The solution: Logs should be inline with their code and business context. Using an IDE which not only allows developers to code without the separation of context from the business flow and clients’ demands, but also includes the logs as a part of the logical units, where they belong, thus saving time and effort understanding what exactly happens when a bug occurs. Fixing the bug is then made simple because it is not detached from its overall context. Products that offer bug tracking in real time, like bugsnag.com for example, provide immediate insight and help R&D teams to combat stage 3’s biggest problem.

Planning illustration
team planning, no context


The last stage of the software development cycle is deployment and maintenance. This involves deployment and version control across different environments; staging, development, testing and production. The different environments correspond mostly with stages 2 and 3 of the SDLC, as every  single feature has to go through testing in all four environments in order  to be released to the clients (or the public).

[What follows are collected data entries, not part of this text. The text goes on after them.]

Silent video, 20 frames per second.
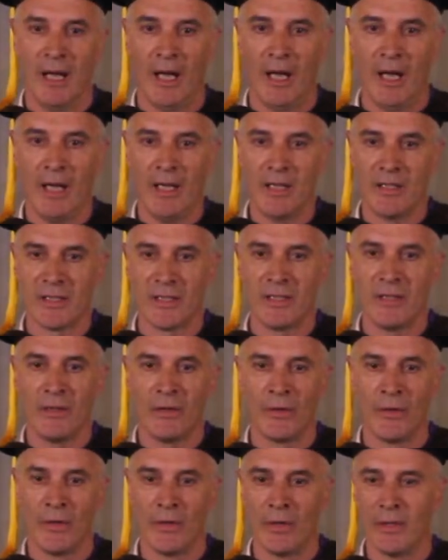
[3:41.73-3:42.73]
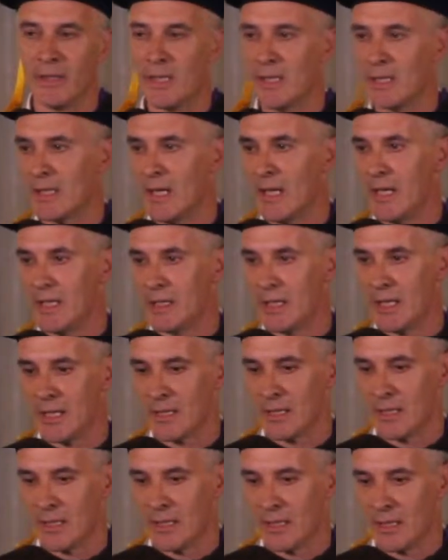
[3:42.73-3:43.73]
I've seen her in these days
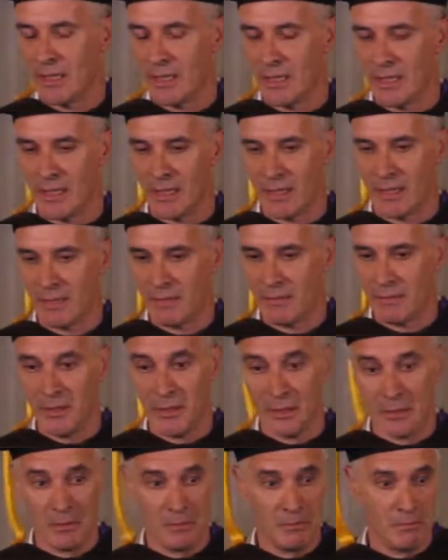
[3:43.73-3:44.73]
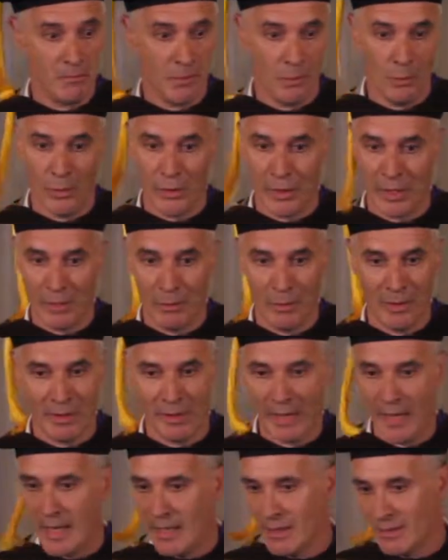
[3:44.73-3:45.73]
as working with
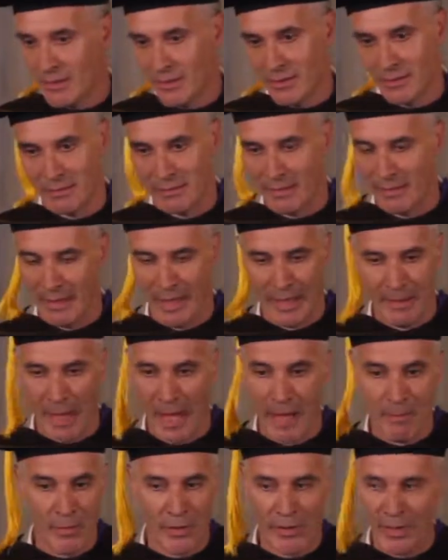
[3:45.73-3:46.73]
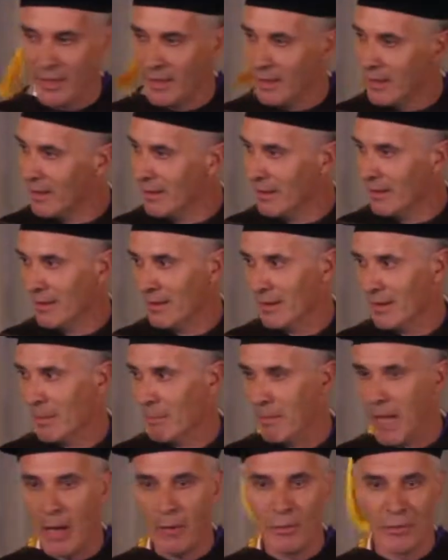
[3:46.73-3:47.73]
nails and hammering,
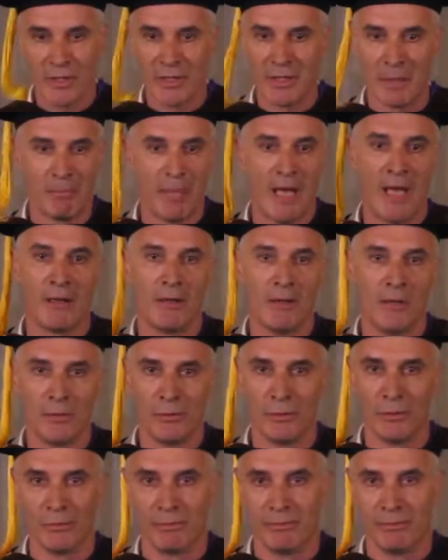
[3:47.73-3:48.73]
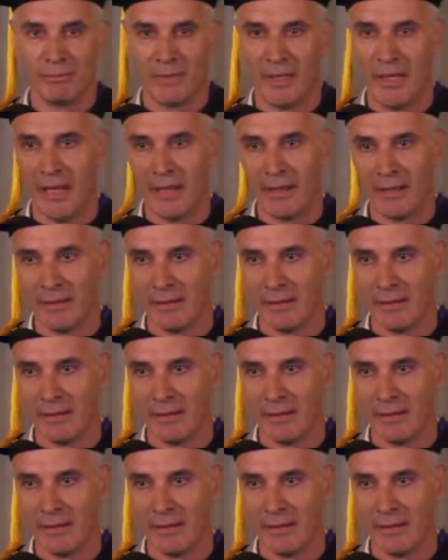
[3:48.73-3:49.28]
mounting a panel to hang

The problem: Management of the codebase across different environments is an intricate craft which, as done today, leads to problems with versioning and troubleshooting. The idea of separate environments originated from the need to prevent bugs from being released to production systems as it requires R&D teams to double and triple check their work. Unfortunately, this idea only partially  achieved the purpose for which it was designed, and mostly adds to the complexity of developing and maintaining software products. 

The solution: Version control done right, allows to easily differentiate between the different versions of the code, inline with its business context and execution environment. Being able to navigate across different versions of the same feature, attached to its business use, allows for quick debugging, easy and cost effective maintenance and even improves customer support services, bespoke to each and every user. 


The four stages of the software development life cycle (SDLC), while providing a clear pathway for innovation and production of new software systems, are not without faults as companies today try to cope with the intrinsic issues rising from its implementation. Many products aim to solve these problems and some manage to do so quite well, however usually at a great cost. Choosing the right tools for a company’s SDLC will set the tone for the rest of that company’s life cycle, its products and eventually how they serve their clients.